## The task
Nothing but the images is to be left out of your exact copy of the entries.

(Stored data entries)
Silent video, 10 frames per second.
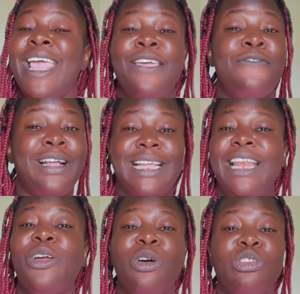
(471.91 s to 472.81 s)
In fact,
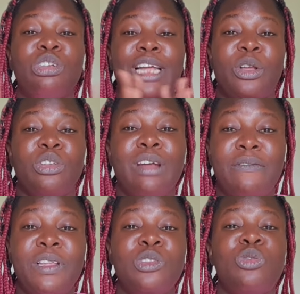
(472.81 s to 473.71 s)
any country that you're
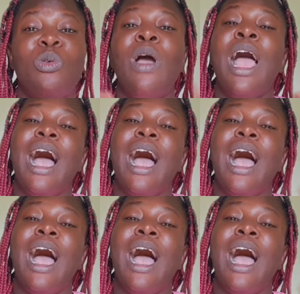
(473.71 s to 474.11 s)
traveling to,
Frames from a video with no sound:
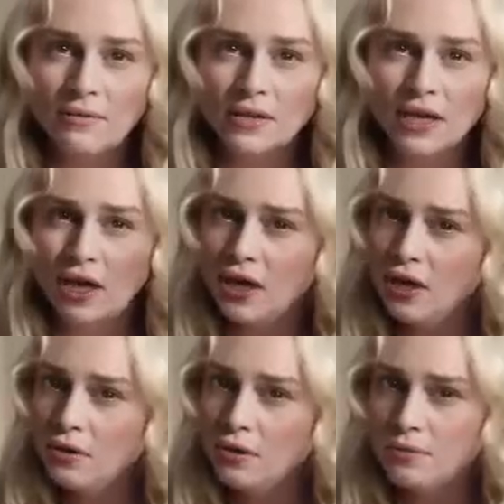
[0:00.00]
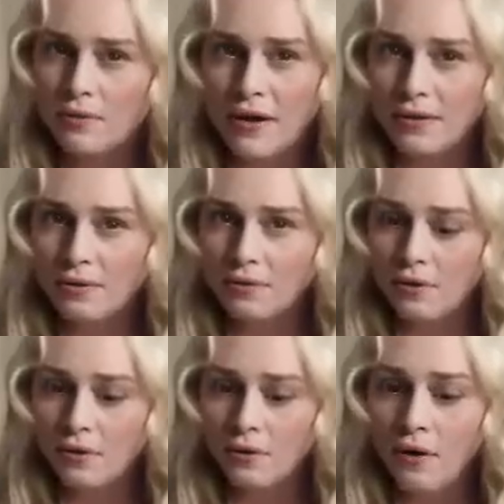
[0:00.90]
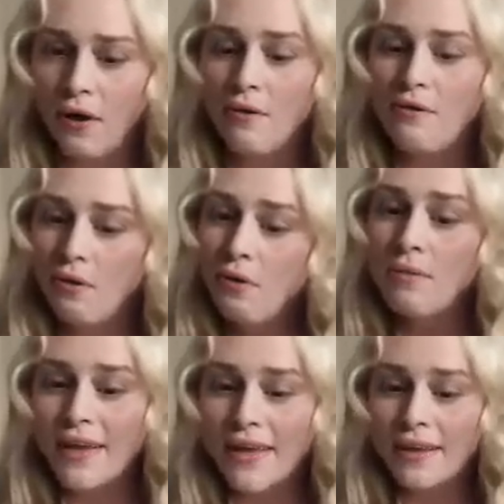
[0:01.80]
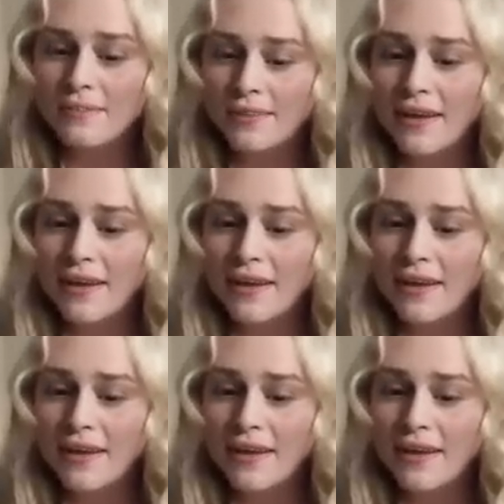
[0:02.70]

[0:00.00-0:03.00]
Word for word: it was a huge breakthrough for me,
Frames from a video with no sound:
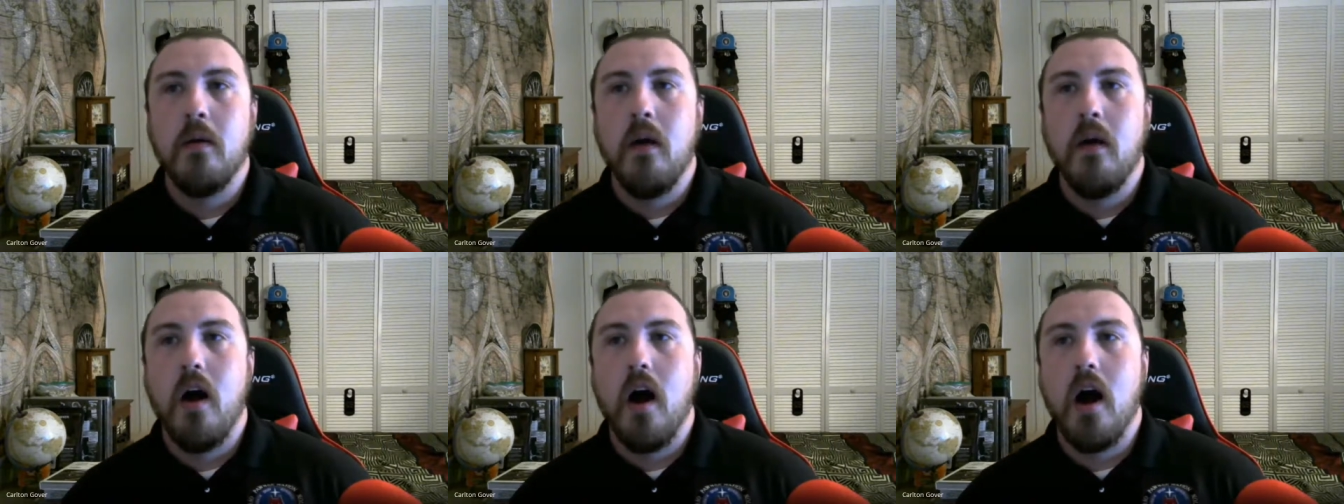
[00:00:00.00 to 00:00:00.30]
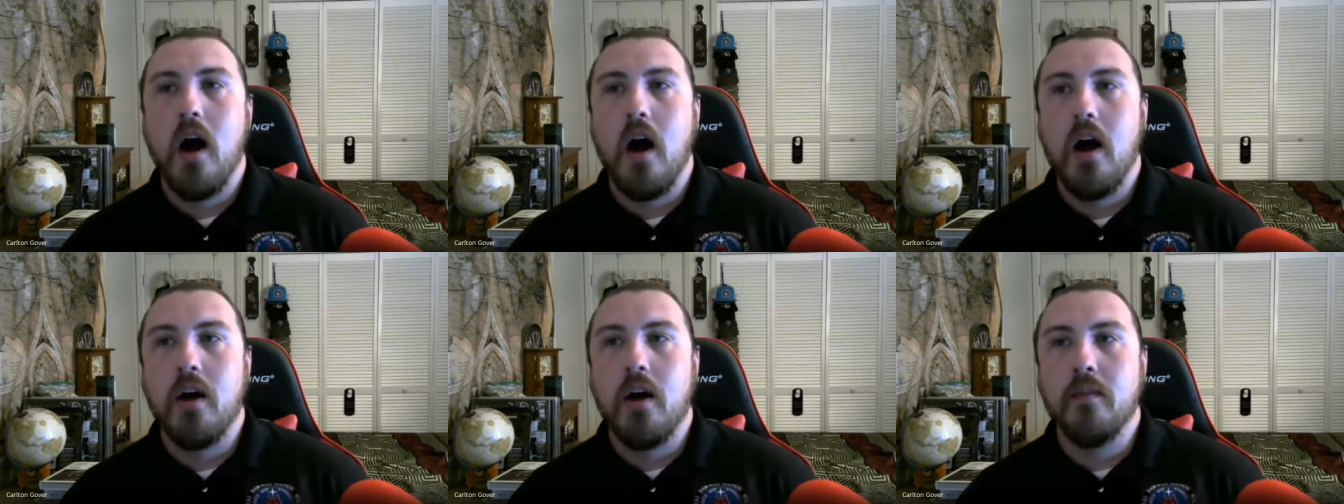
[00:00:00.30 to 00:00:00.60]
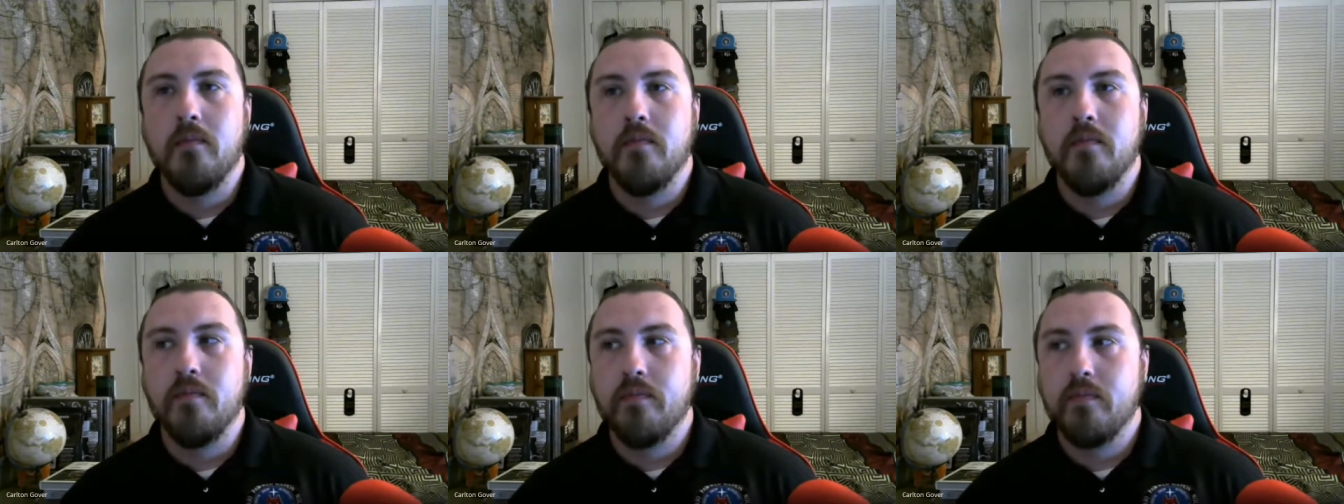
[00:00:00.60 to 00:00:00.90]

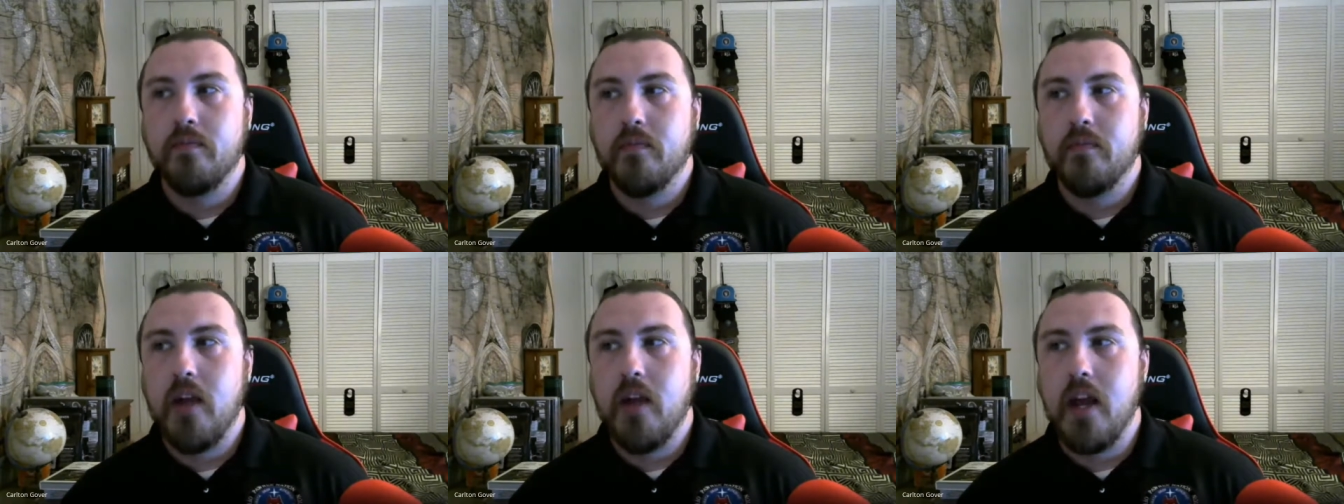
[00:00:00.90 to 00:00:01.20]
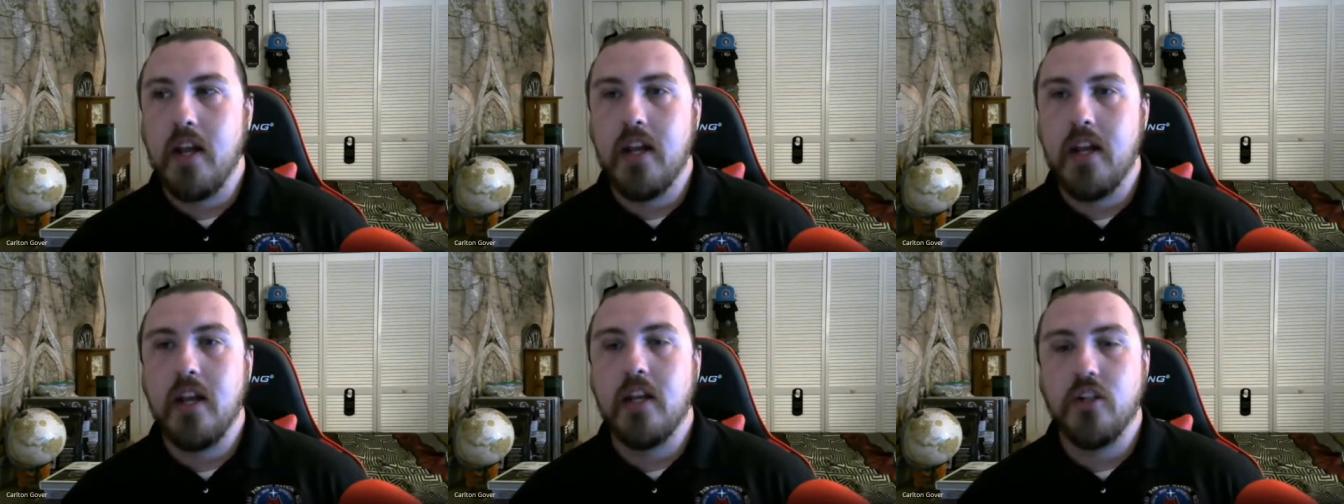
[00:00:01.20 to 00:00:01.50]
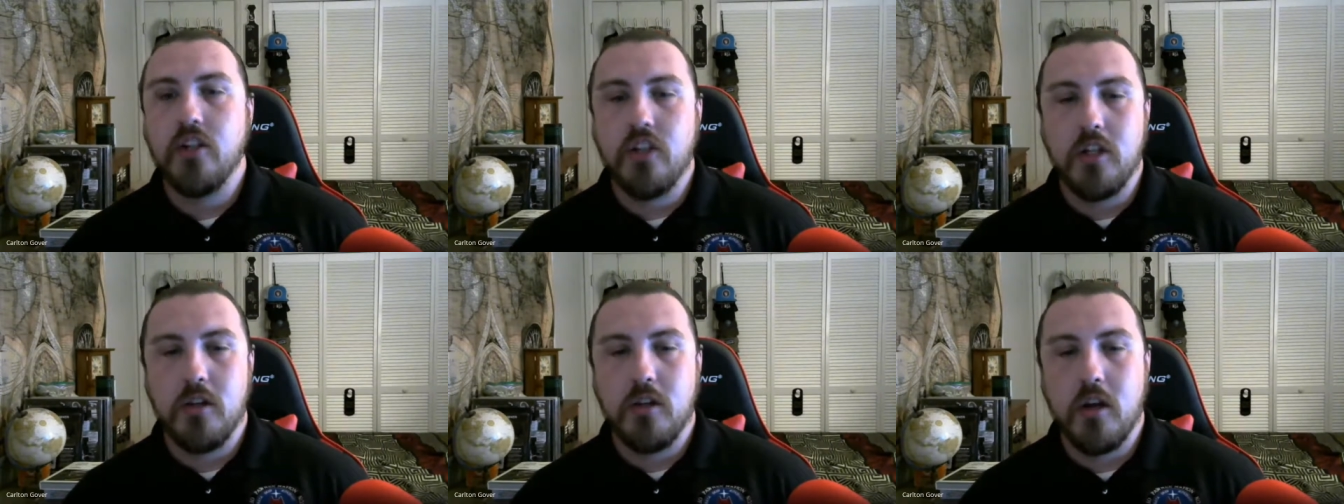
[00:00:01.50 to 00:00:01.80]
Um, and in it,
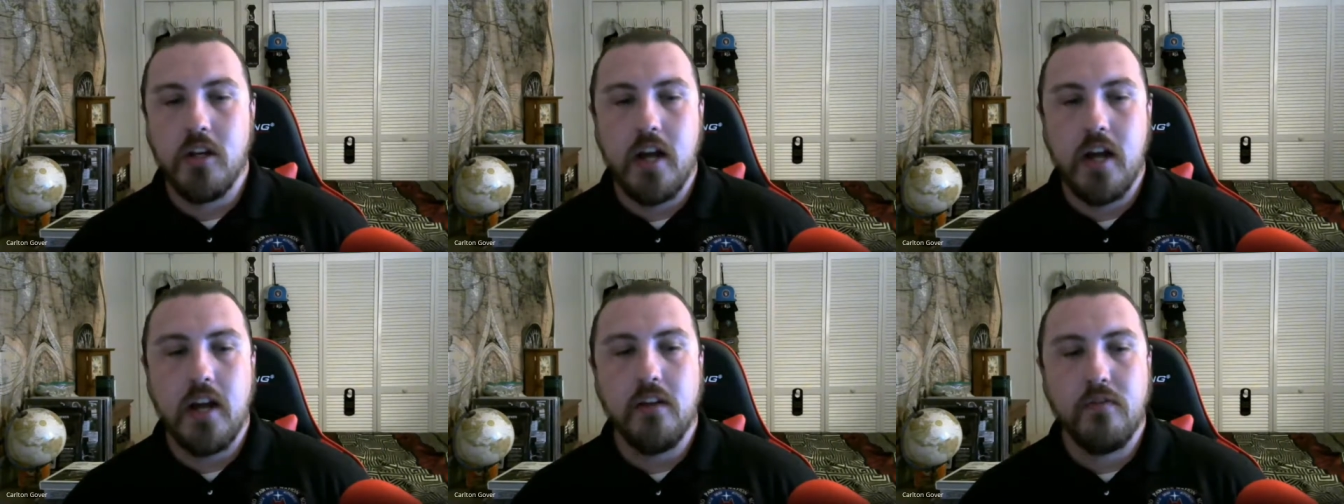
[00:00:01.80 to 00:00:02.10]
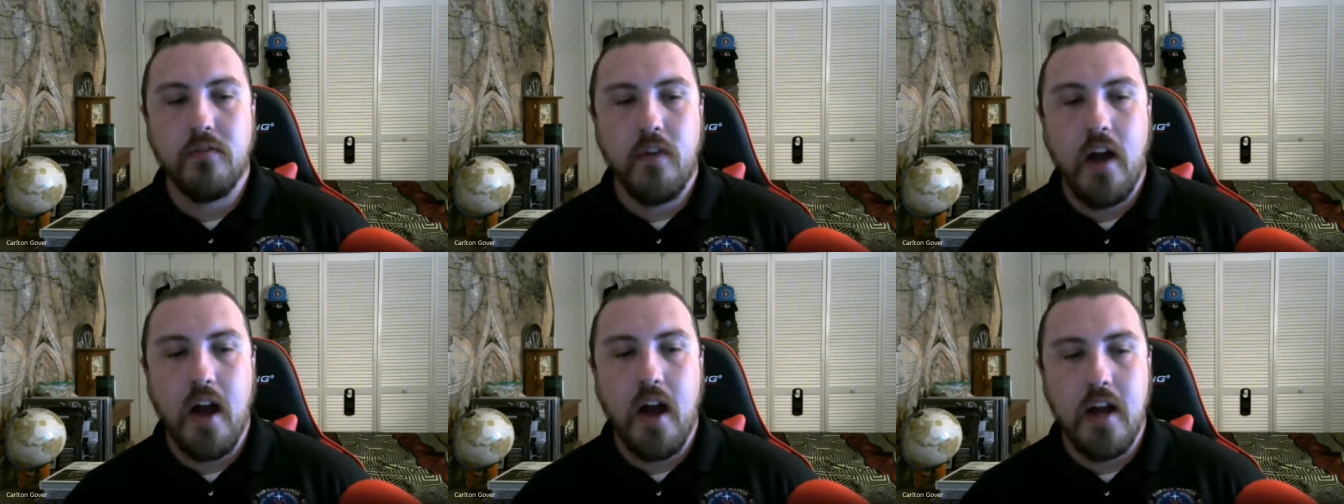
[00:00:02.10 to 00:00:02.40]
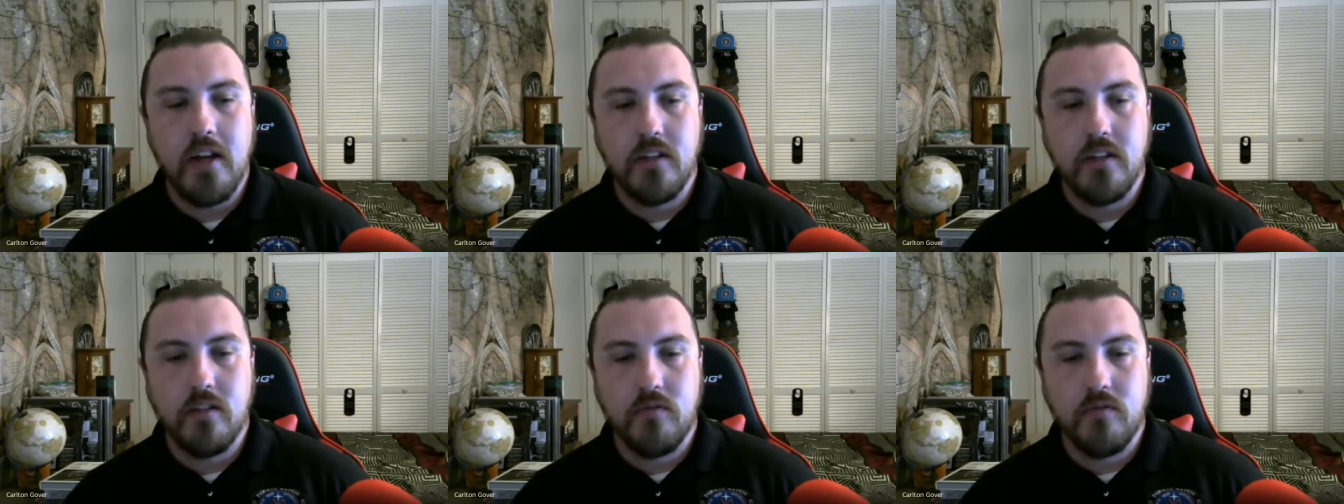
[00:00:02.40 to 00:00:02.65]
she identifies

## Exercise solution
Silent video, 10 frames per second.
(471.91 s to 472.81 s)
In fact,
(472.81 s to 473.71 s)
any country that you're
(473.71 s to 474.11 s)
traveling to,
Frames from a video with no sound:
[0:00.00]
[0:00.90]
[0:01.80]
[0:02.70]

[0:00.00-0:03.00]
Word for word: it was a huge breakthrough for me,
Frames from a video with no sound:
[00:00:00.00 to 00:00:00.30]
[00:00:00.30 to 00:00:00.60]
[00:00:00.60 to 00:00:00.90]

[00:00:00.90 to 00:00:01.20]
[00:00:01.20 to 00:00:01.50]
[00:00:01.50 to 00:00:01.80]
Um, and in it,
[00:00:01.80 to 00:00:02.10]
[00:00:02.10 to 00:00:02.40]
[00:00:02.40 to 00:00:02.65]
she identifies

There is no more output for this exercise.